With the pictures left out, every record must be reproduced exactly.

Saved data entries:
========================================

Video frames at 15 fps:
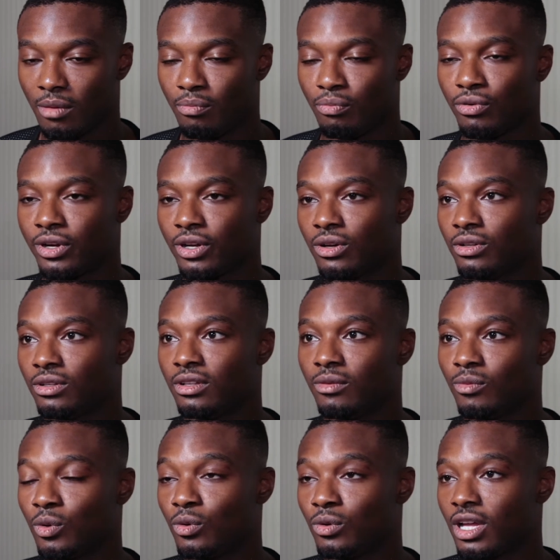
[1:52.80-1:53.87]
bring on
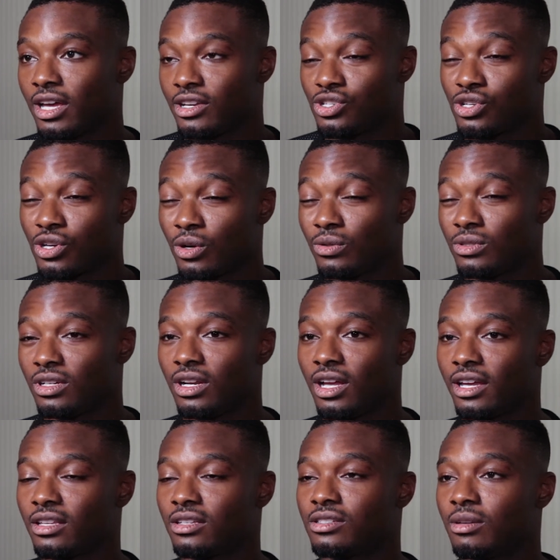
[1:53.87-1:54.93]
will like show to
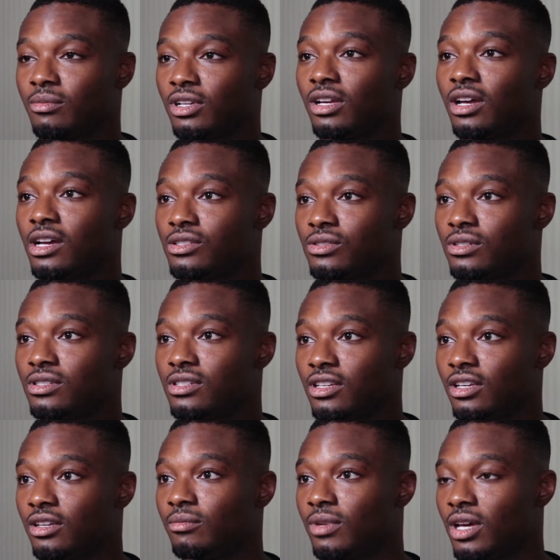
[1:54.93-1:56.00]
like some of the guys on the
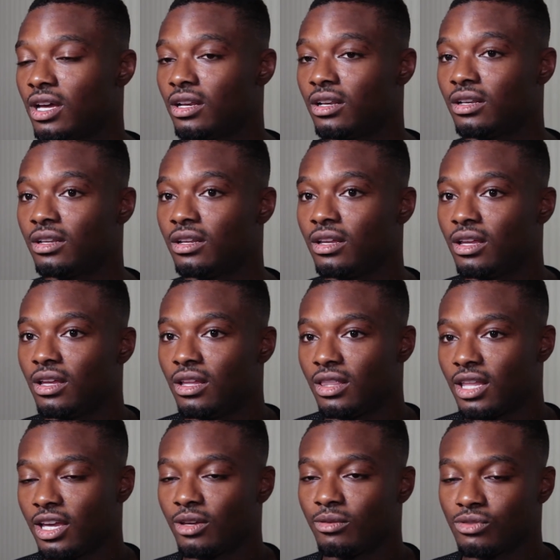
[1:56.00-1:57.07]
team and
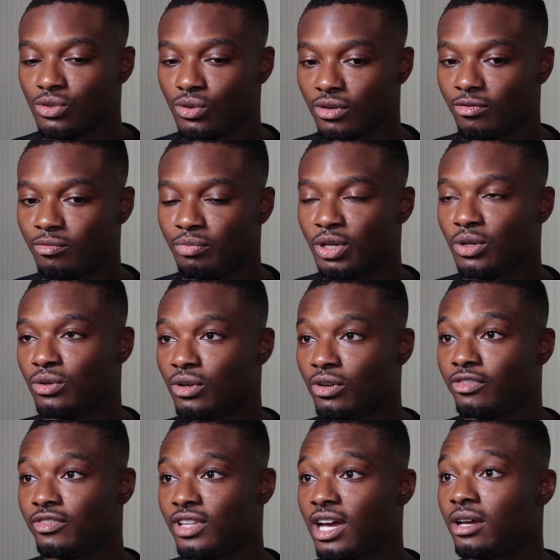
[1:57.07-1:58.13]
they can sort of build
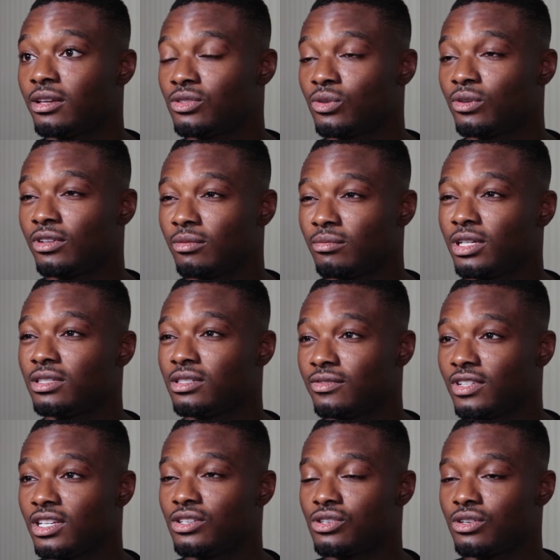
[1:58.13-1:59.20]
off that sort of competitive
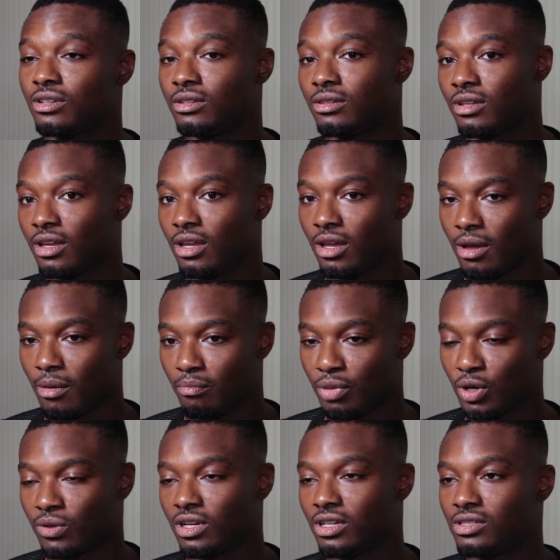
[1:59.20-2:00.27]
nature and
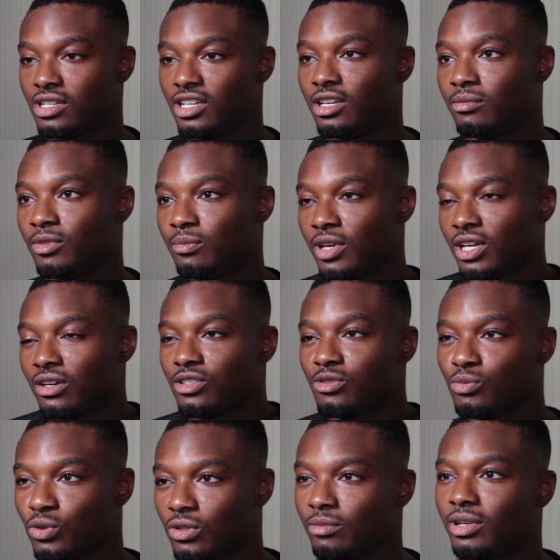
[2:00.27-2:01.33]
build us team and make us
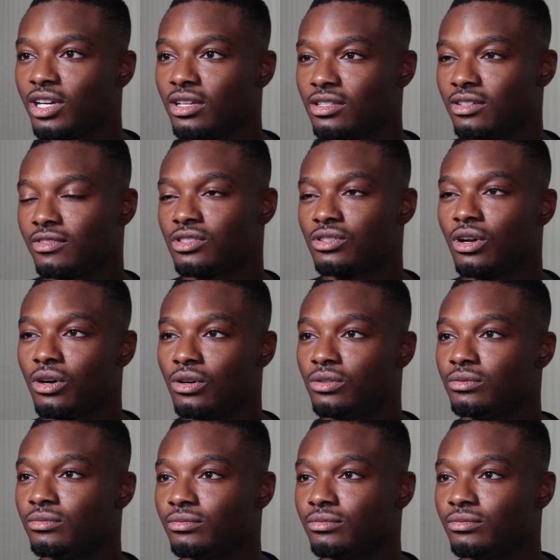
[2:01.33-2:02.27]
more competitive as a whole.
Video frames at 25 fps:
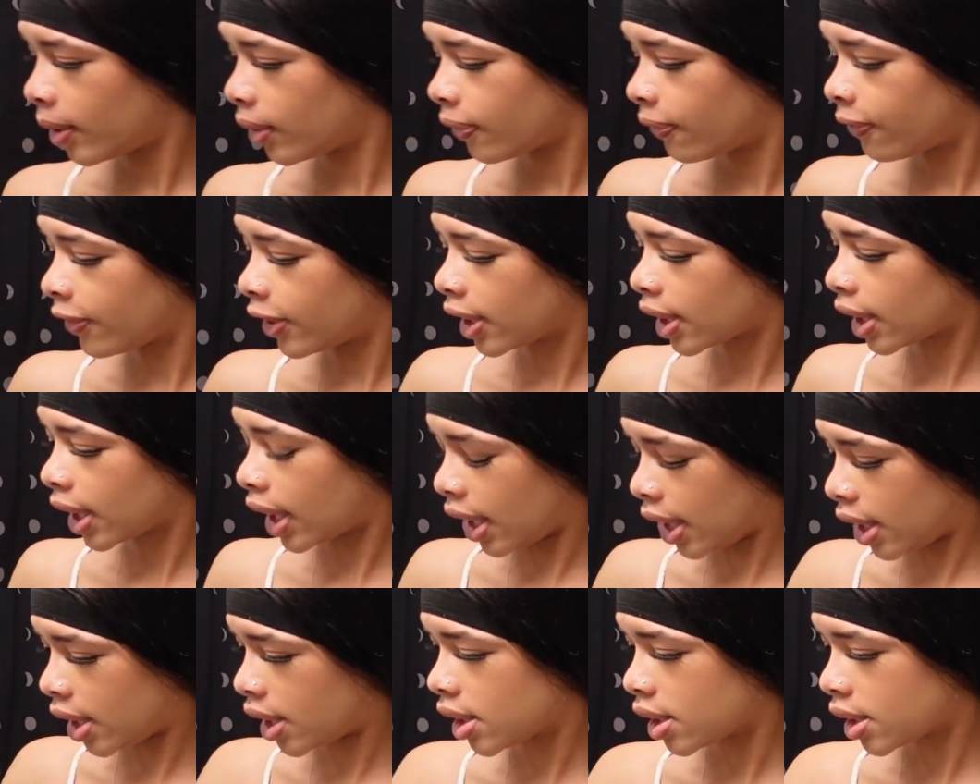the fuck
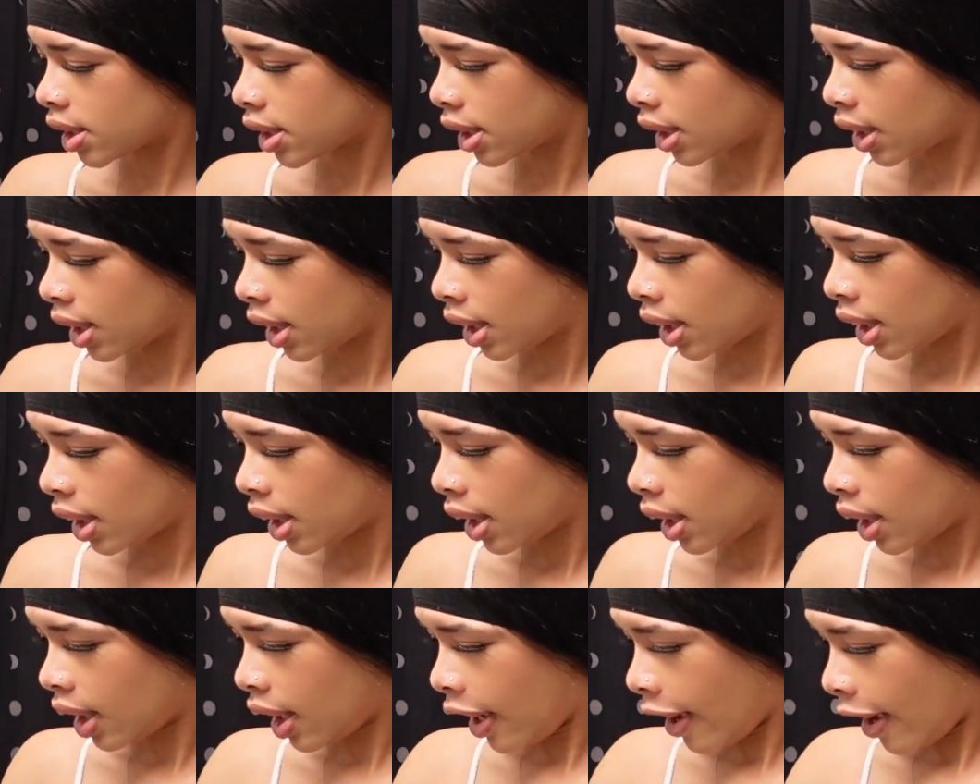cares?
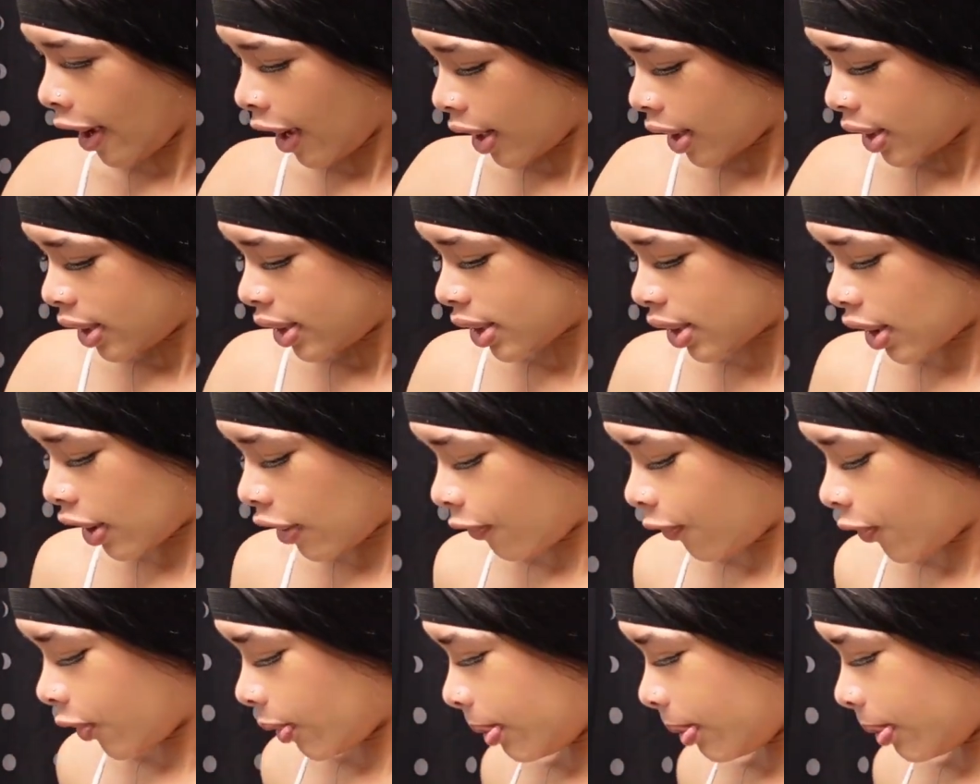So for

========================================

ANSWER
Video frames at 15 fps:
[1:52.80-1:53.87]
bring on
[1:53.87-1:54.93]
will like show to
[1:54.93-1:56.00]
like some of the guys on the
[1:56.00-1:57.07]
team and
[1:57.07-1:58.13]
they can sort of build
[1:58.13-1:59.20]
off that sort of competitive
[1:59.20-2:00.27]
nature and
[2:00.27-2:01.33]
build us team and make us
[2:01.33-2:02.27]
more competitive as a whole.
Video frames at 25 fps:
the fuck
cares?
So for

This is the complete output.